◆ **Data extracts**:
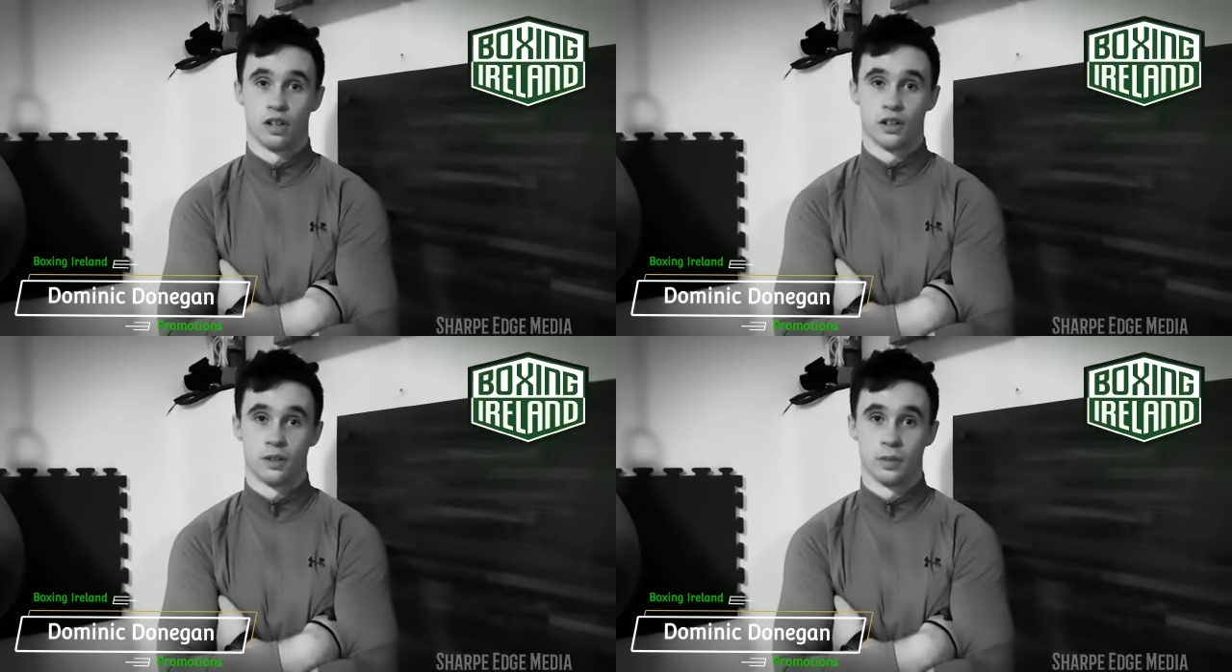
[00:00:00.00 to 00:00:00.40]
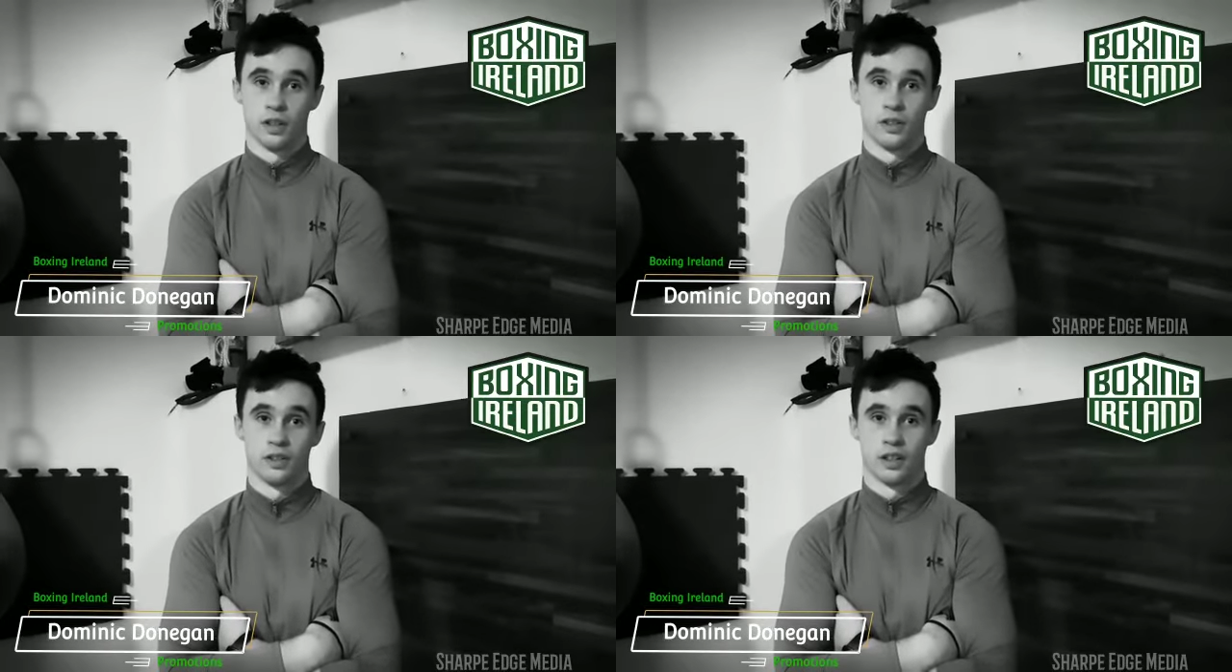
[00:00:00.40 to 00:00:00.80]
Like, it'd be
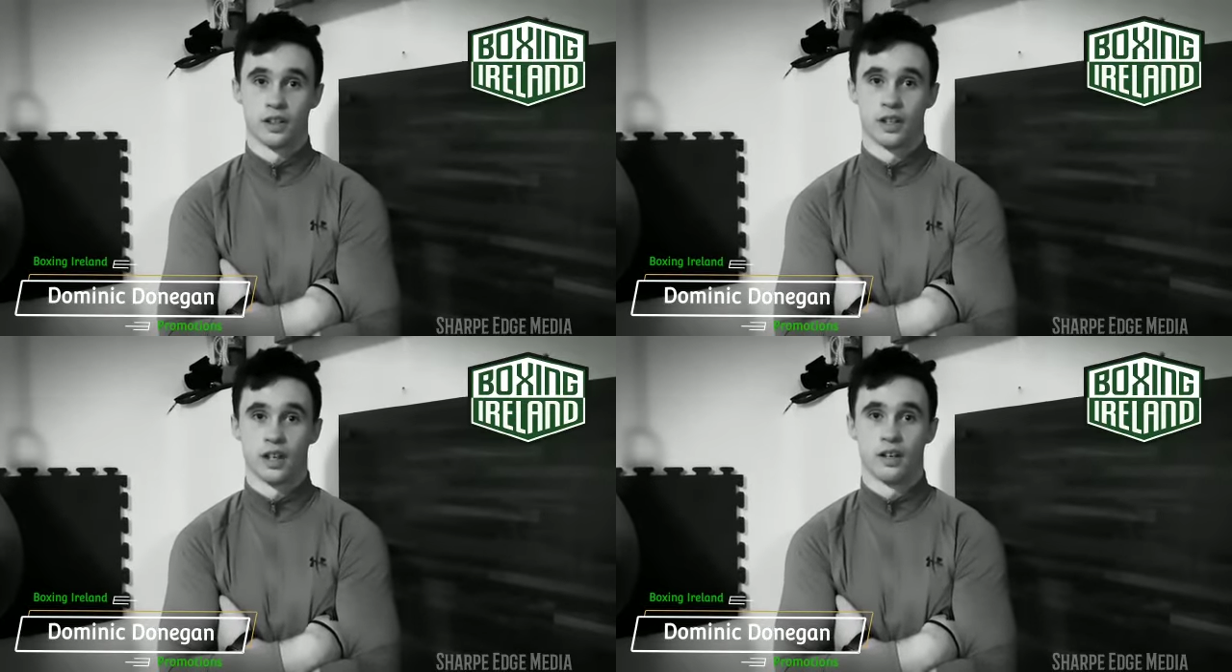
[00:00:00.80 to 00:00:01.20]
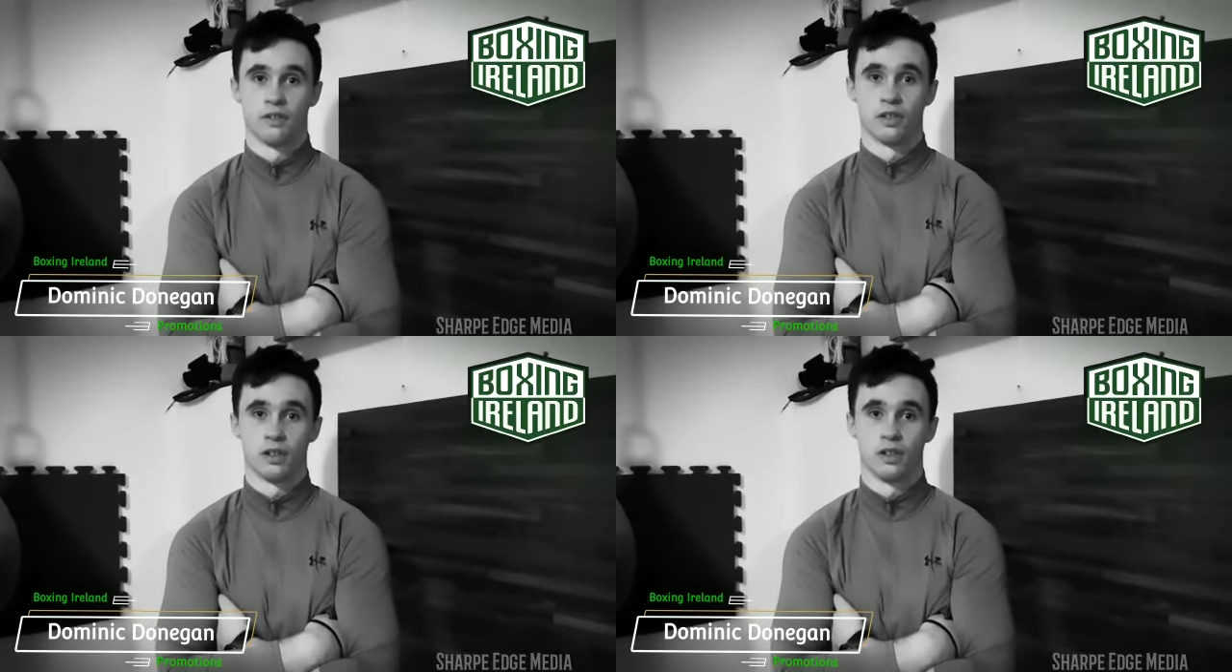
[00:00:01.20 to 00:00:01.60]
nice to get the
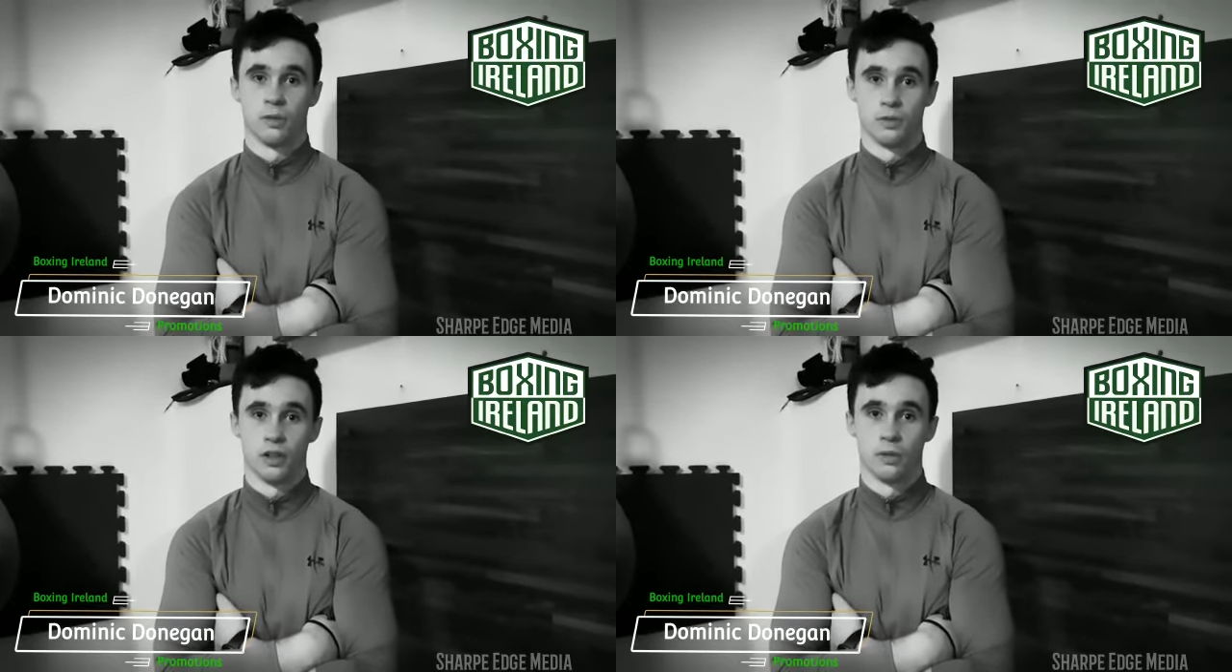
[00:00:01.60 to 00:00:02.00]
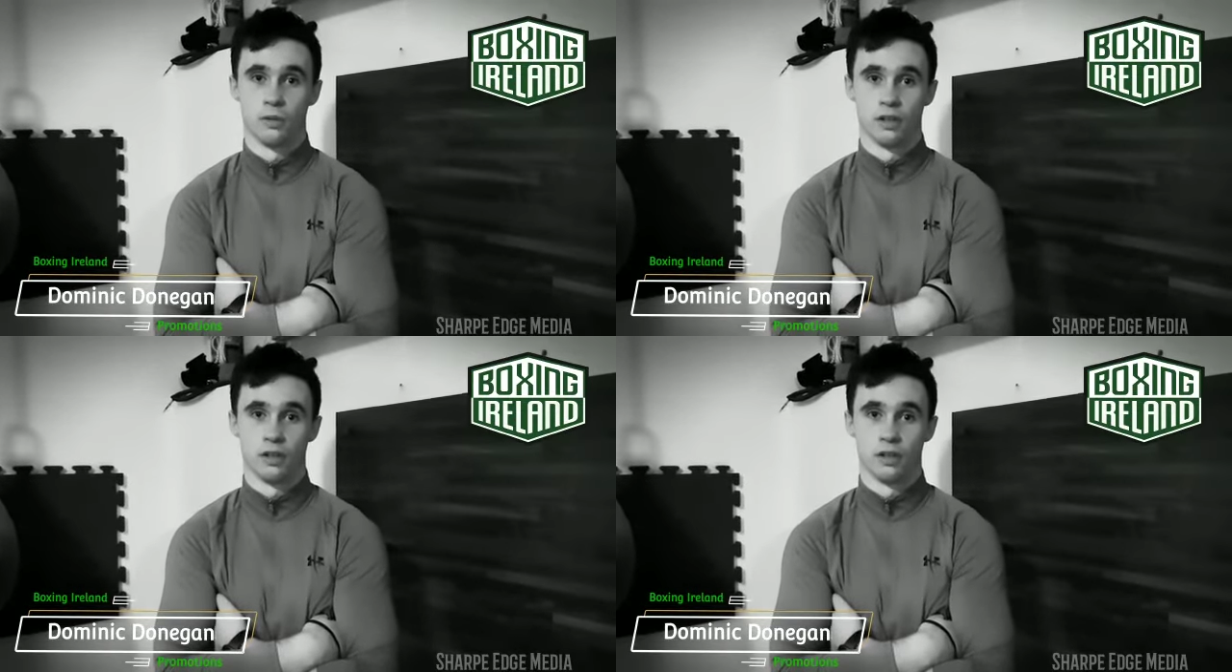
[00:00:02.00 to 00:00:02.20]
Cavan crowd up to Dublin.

◆ **Activity**:
Restate every line of the listing exactly. Pictures are not part of the copy.

◆ **Result of the exercise**:
[00:00:00.00 to 00:00:00.40]
[00:00:00.40 to 00:00:00.80]
Like, it'd be
[00:00:00.80 to 00:00:01.20]
[00:00:01.20 to 00:00:01.60]
nice to get the
[00:00:01.60 to 00:00:02.00]
[00:00:02.00 to 00:00:02.20]
Cavan crowd up to Dublin.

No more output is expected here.